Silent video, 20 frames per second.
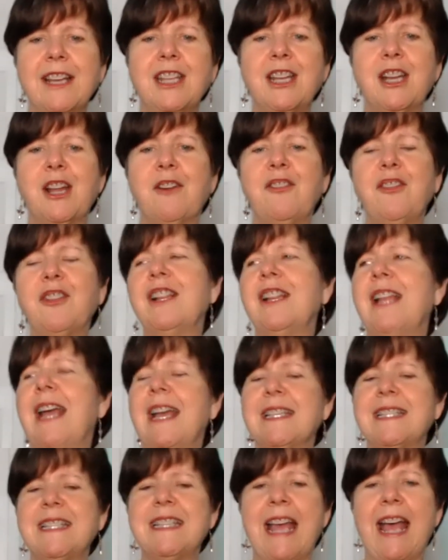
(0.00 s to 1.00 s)
you know, for the
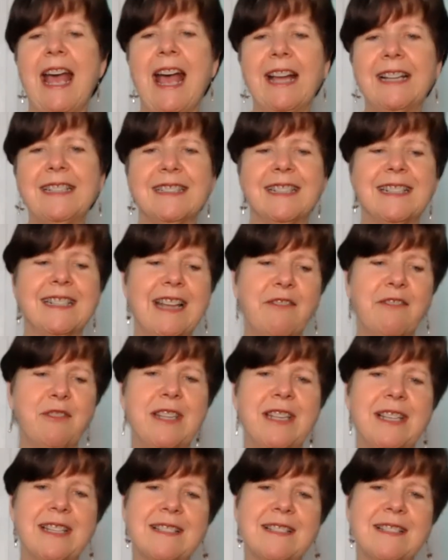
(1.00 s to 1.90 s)
last act and everything.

• [How to complete this task]: From the first line to the last, copy the listing above exactly, dropping all images.

• [Output of the task]:
Silent video, 20 frames per second.
(0.00 s to 1.00 s)
you know, for the
(1.00 s to 1.90 s)
last act and everything.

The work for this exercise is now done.